[Saved entries]

Content starts

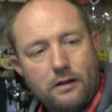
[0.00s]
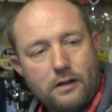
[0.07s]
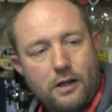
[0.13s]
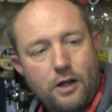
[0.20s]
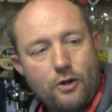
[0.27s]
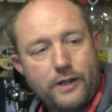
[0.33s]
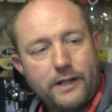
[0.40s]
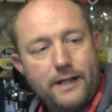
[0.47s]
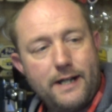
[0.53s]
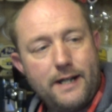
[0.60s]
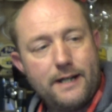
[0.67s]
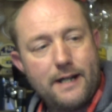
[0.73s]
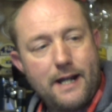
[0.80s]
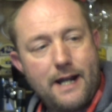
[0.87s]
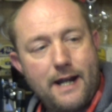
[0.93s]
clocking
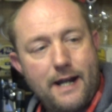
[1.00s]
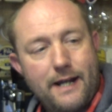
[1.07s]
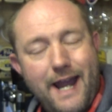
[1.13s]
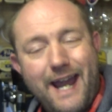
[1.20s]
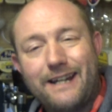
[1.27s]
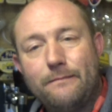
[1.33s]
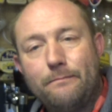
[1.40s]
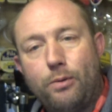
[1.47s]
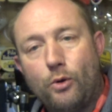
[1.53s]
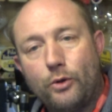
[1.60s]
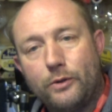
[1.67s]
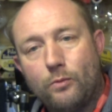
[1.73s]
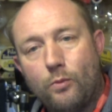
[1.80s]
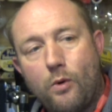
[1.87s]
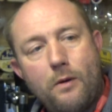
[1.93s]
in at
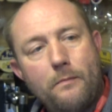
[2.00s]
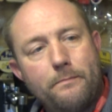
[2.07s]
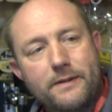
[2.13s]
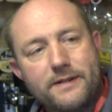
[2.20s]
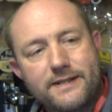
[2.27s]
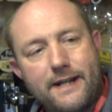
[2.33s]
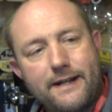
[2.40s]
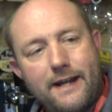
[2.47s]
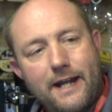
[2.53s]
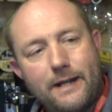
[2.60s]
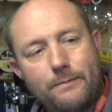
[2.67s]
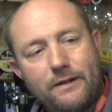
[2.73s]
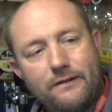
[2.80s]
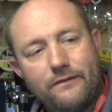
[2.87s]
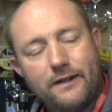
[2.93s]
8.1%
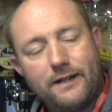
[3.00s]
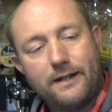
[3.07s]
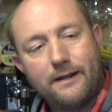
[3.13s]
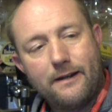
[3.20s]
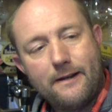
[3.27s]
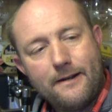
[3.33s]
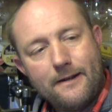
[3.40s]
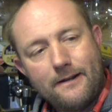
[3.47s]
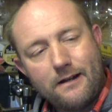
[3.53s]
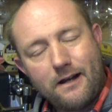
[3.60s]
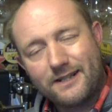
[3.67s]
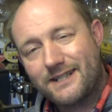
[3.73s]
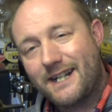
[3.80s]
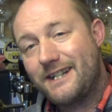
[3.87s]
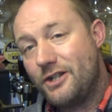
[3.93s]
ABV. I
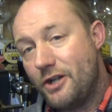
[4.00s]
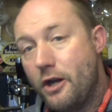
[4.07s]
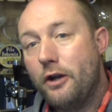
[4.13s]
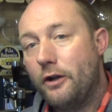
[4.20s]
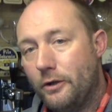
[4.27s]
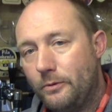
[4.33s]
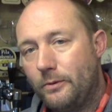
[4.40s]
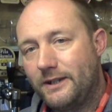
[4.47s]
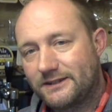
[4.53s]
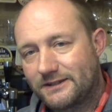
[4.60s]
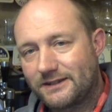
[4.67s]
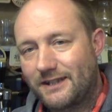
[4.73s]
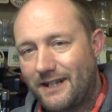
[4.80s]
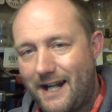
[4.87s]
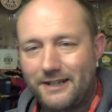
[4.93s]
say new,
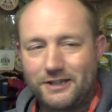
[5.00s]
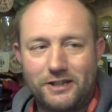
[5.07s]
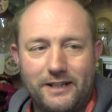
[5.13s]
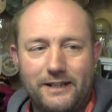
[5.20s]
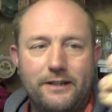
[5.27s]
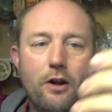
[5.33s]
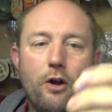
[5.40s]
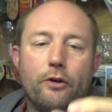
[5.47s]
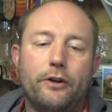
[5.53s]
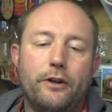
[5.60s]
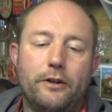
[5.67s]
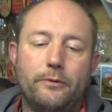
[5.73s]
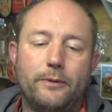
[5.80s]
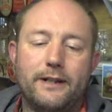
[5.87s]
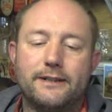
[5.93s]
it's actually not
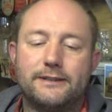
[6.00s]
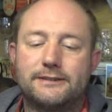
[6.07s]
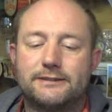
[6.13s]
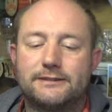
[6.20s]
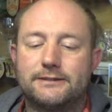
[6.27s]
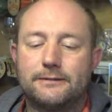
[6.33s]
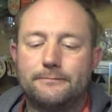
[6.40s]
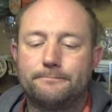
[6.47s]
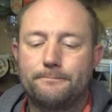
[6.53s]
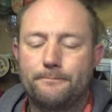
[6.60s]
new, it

Content ends
Content starts

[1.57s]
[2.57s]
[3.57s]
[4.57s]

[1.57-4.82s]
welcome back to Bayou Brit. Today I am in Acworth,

Content ends
Content starts

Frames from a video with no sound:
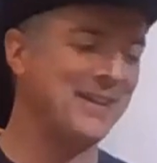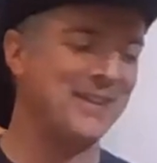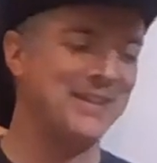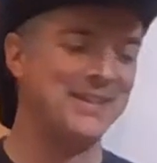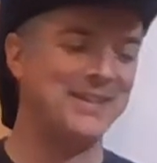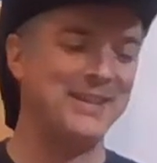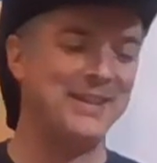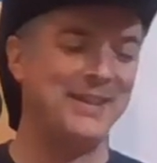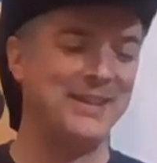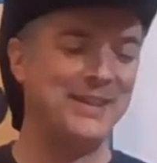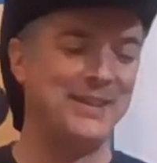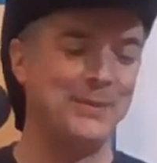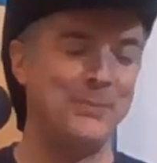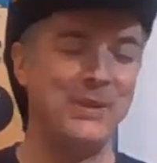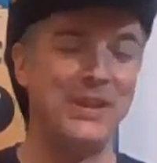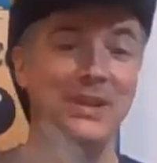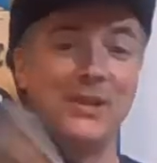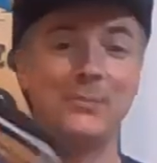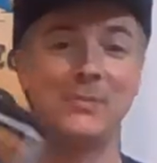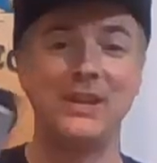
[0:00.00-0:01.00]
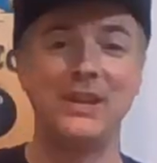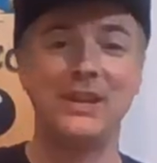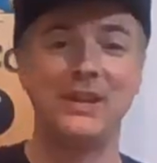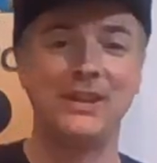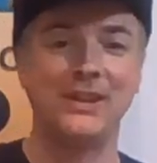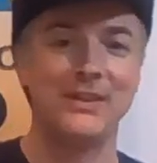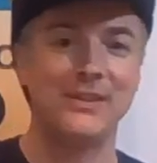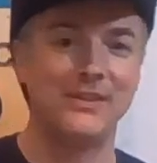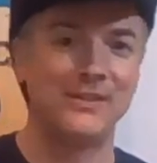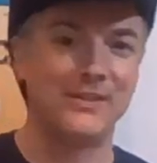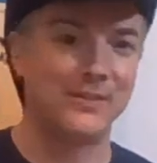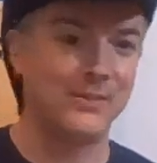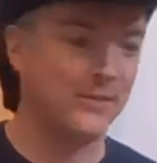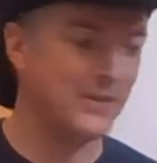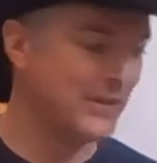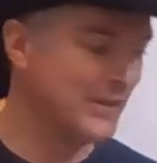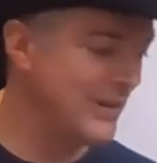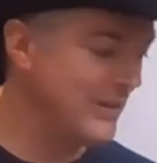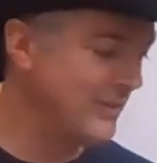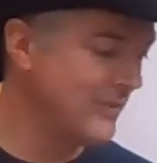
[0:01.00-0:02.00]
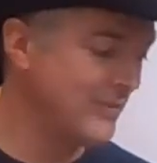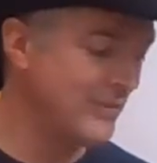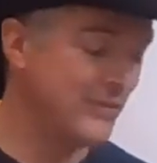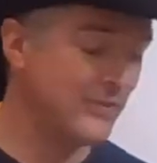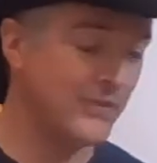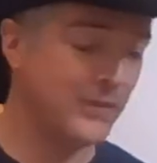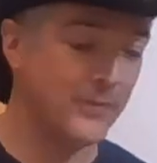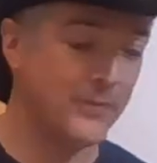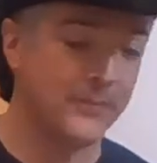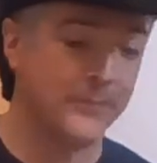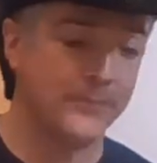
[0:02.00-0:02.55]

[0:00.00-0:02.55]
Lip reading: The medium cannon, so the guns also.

Content ends

▶ Problem description:
Would you restate, exactly and with no pictures, the lines of the entries above from the one containing "[0:00.00-0:01.00]" through the one containing "Lip reading: The"?

▶ Exercise answer:
[0:00.00-0:01.00]
[0:01.00-0:02.00]
[0:02.00-0:02.55]

[0:00.00-0:02.55]
Lip reading: The medium cannon, so the guns also.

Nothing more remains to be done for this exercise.